A special issue of International Journal of Molecular Sciences (ISSN 1422-0067). This special issue belongs to the section "Molecular Biophysics".

Deadline for manuscript submissions: 20 June 2025 | Viewed by 1379

Special Issue Editor

Dr. María A. Gandini

E-Mail Website
Guest Editor
Department of Clinical Neurosciences, Hotchkiss Brain Institute, Calgary Cumming School of Medicine, University of Calgary, Calgary, AB T2N 4N1, Canada
Interests: voltage-gated calcium channels; transient potential receptor channels; pain mechanisms

Special Issue Information

Dear Colleagues,

I am pleased to invite you to contribute to this Special Issue focusing on voltage-gated ion channels in human diseases. The number of disorders linked to ion channel defects has significantly increased in recent years. Mutations in the genes coding for these proteins can lead to various conditions affecting the heart, skeletal muscle, and brain, altering the electrical excitability of cells and increasing the risk of symptoms such as cardiac arrhythmia, periodic paralysis, myotonia, seizures, migraines, episodic ataxia, and other diseases.
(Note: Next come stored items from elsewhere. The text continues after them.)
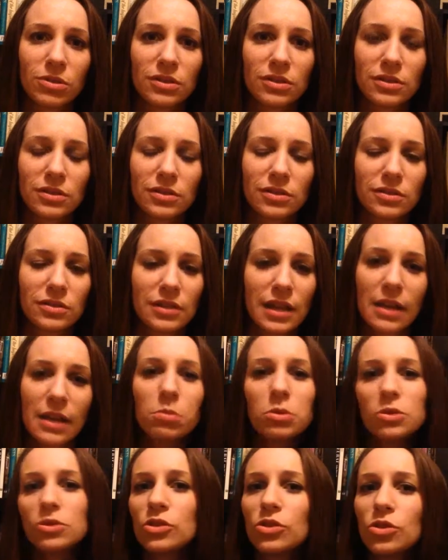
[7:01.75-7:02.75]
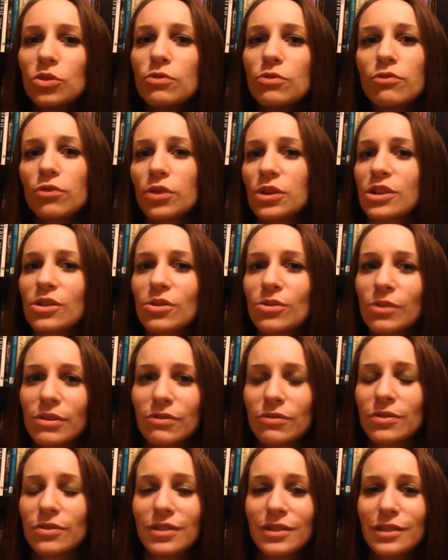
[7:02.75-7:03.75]
was able to do for you.
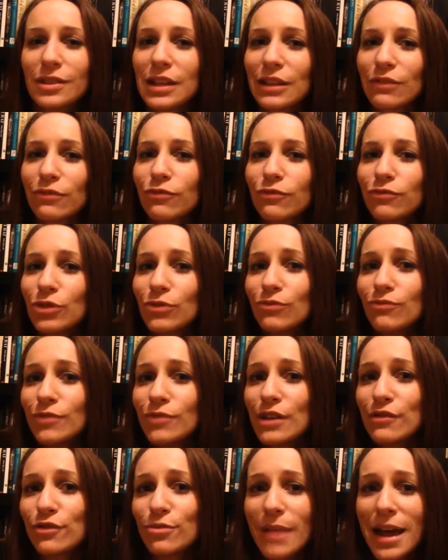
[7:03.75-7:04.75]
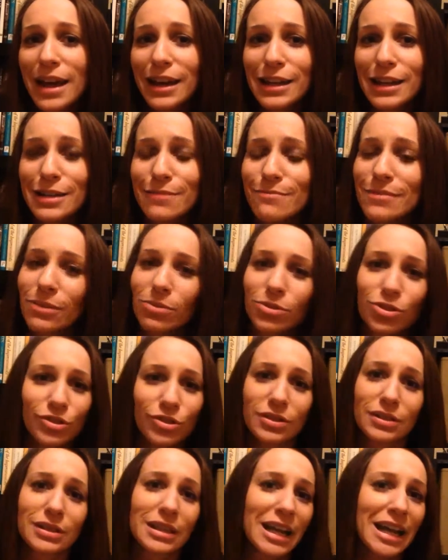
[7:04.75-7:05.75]
Even if you've never met him, he was
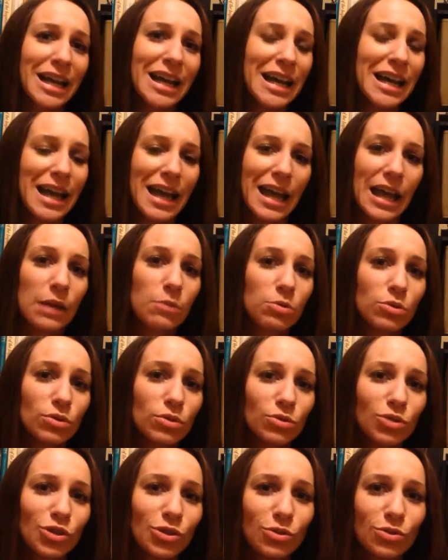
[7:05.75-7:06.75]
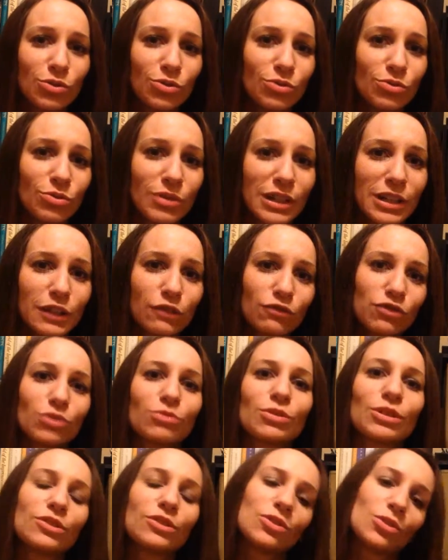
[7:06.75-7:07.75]
just able to
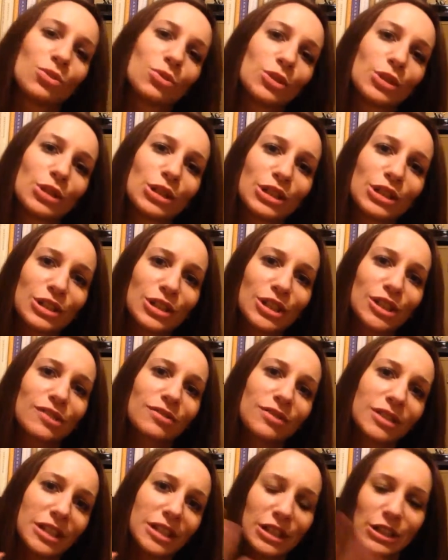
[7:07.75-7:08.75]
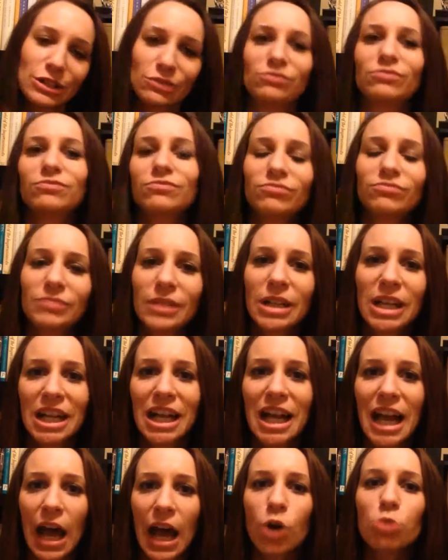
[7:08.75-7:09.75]
influence or, you know,
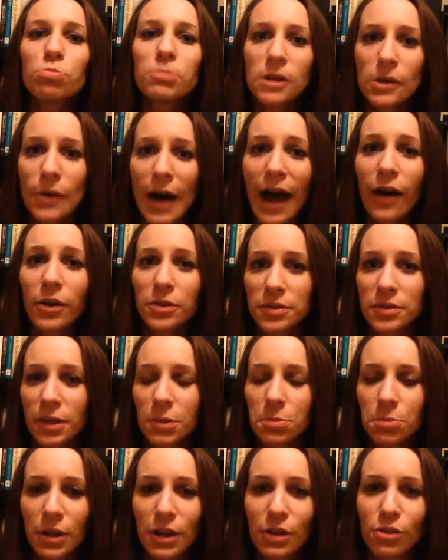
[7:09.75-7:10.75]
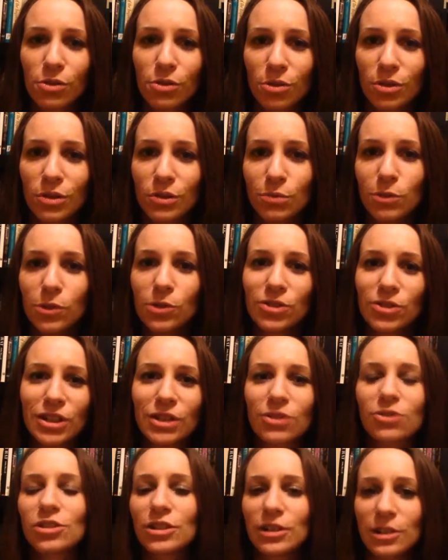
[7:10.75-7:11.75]
help you out in some way through his
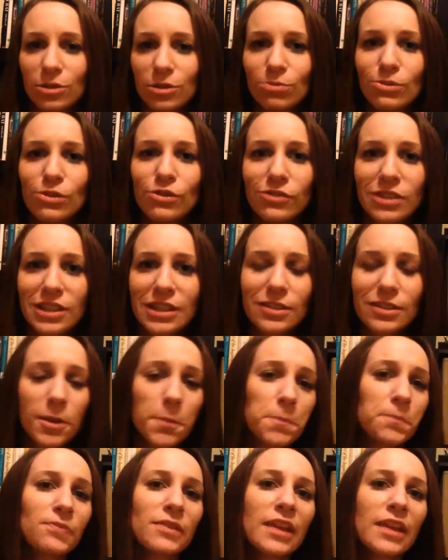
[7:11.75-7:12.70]
music or his movies.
For this Special Issue, we welcome your original research or review articles on channelopathies, specifically addressing disorders caused by mutations that result in defective ion channel function, regulation, or expression. The goal is to highlight how studying these mutations can enhance our understanding of the mechanistic basis of human disease and emphasize the critical roles of ion channels.

Dr. María A. Gandini
Guest Editor

Manuscript Submission Information

Manuscripts should be submitted online at www.mdpi.com by registering and logging in to this website. Once you are registered, click here to go to the submission form. Manuscripts can be submitted until the deadline. All submissions that pass pre-check are peer-reviewed. Accepted papers will be published continuously in the journal (as soon as accepted) and will be listed together on the special issue website. Research articles, review articles as well as short communications are invited. For planned papers, a title and short abstract (about 100 words) can be sent to the Editorial Office for announcement on this website.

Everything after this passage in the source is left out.